**What is being asked:** Copy out the data below as written; omit any images.

**Data for this task:**

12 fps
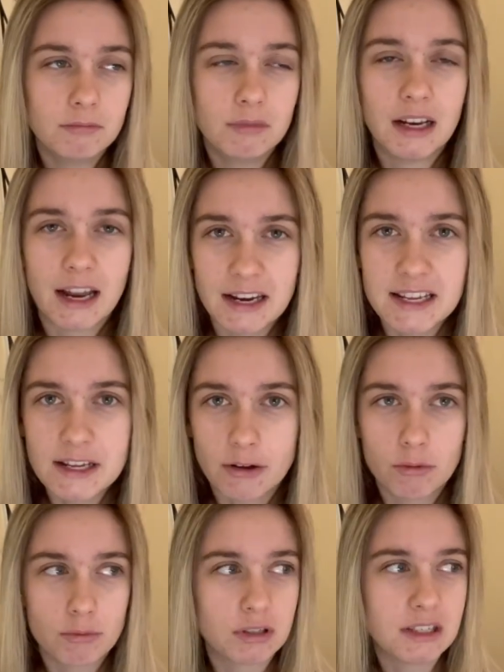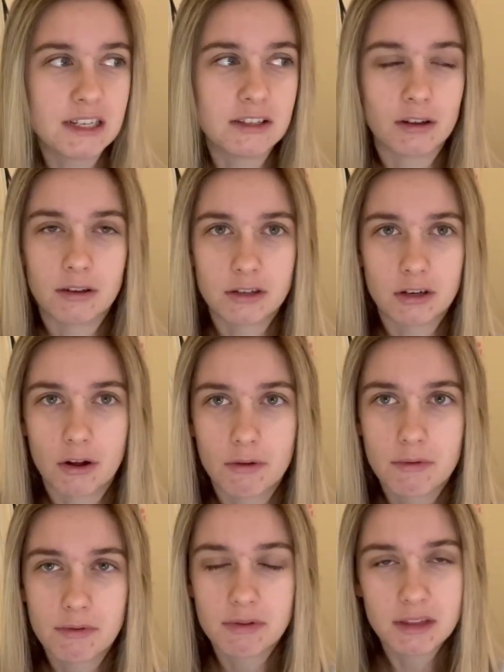La Liga all season. You know,
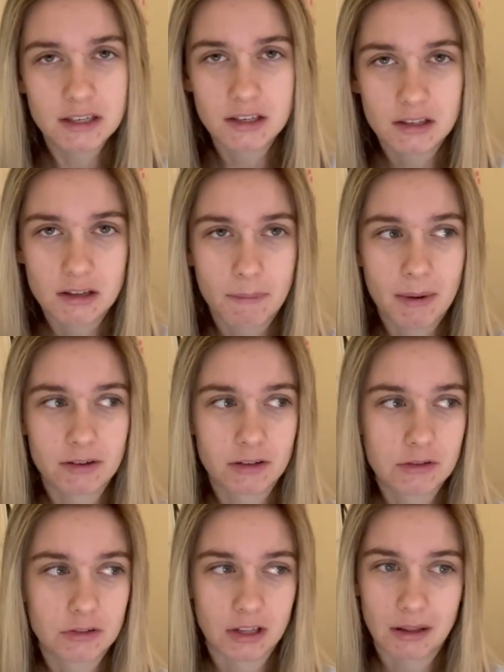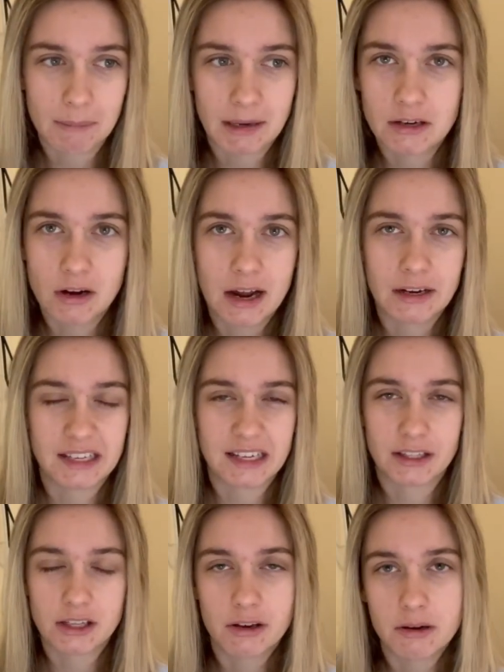this is a Barcelona side that Man United have
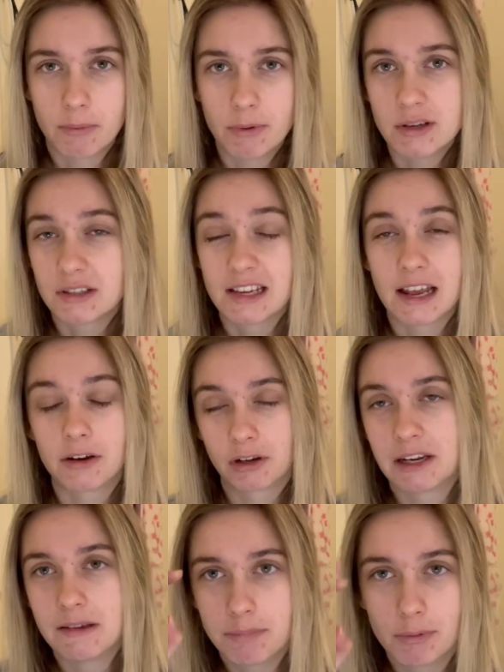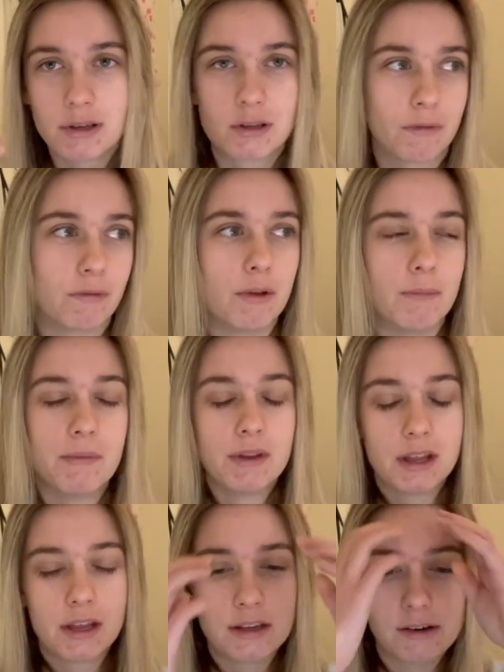taken the only points off them,
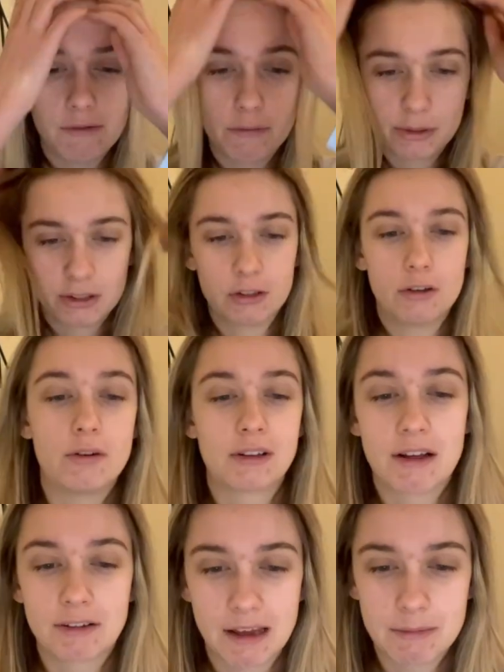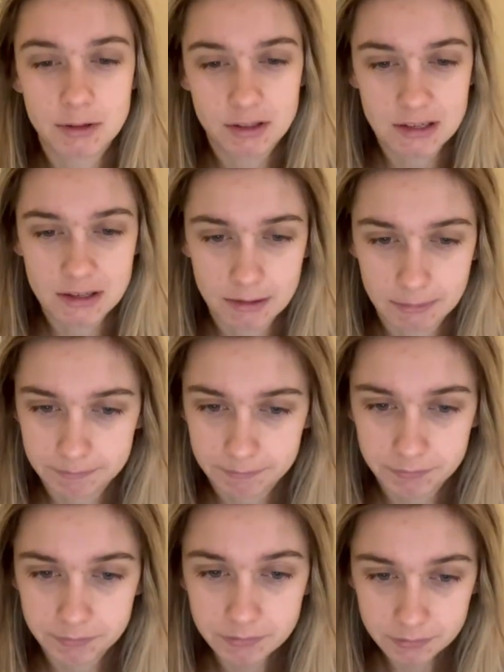you know, if it wasn't a knockout game this season.
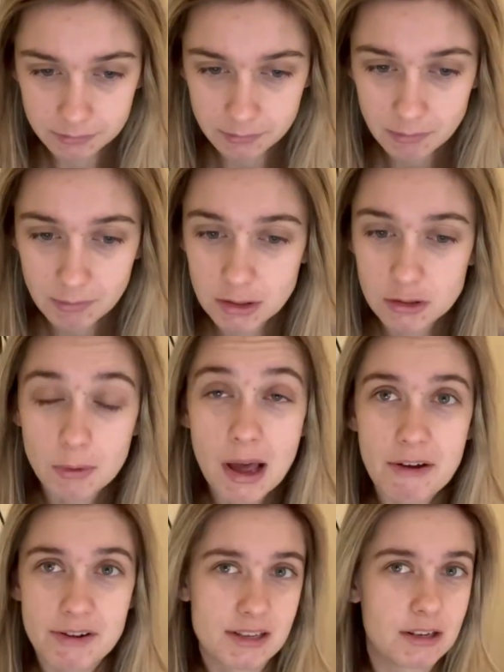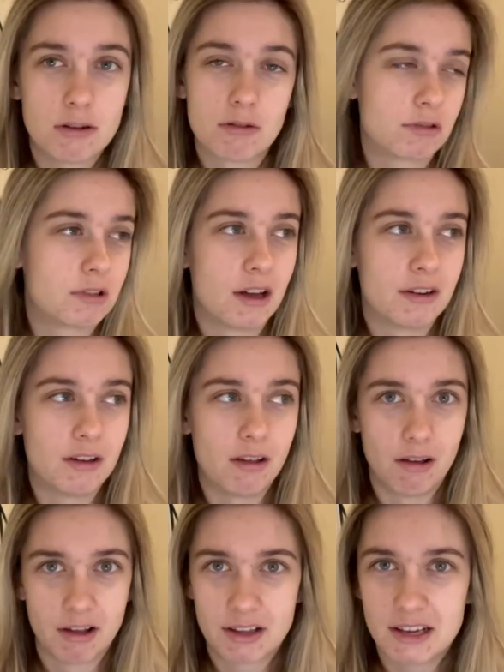So what Erik Ten Hag's done
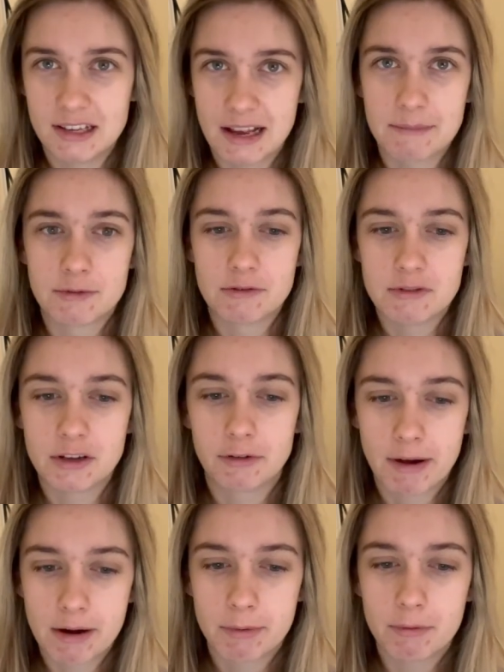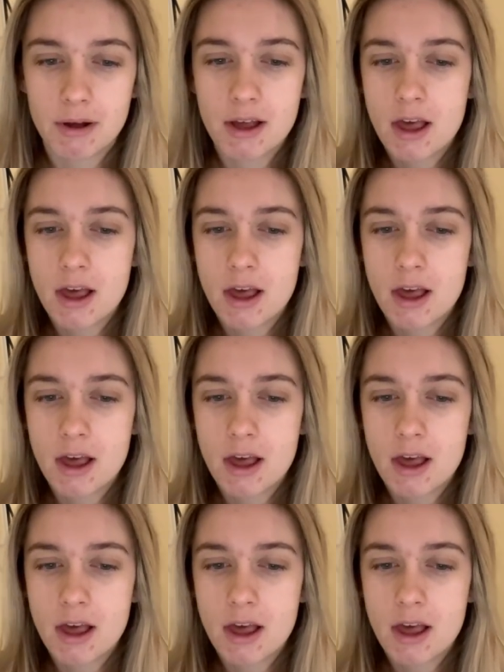is absolutely incredible.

**Reply to the exercise:**
12 fps
La Liga all season. You know,
this is a Barcelona side that Man United have
taken the only points off them,
you know, if it wasn't a knockout game this season.
So what Erik Ten Hag's done
is absolutely incredible.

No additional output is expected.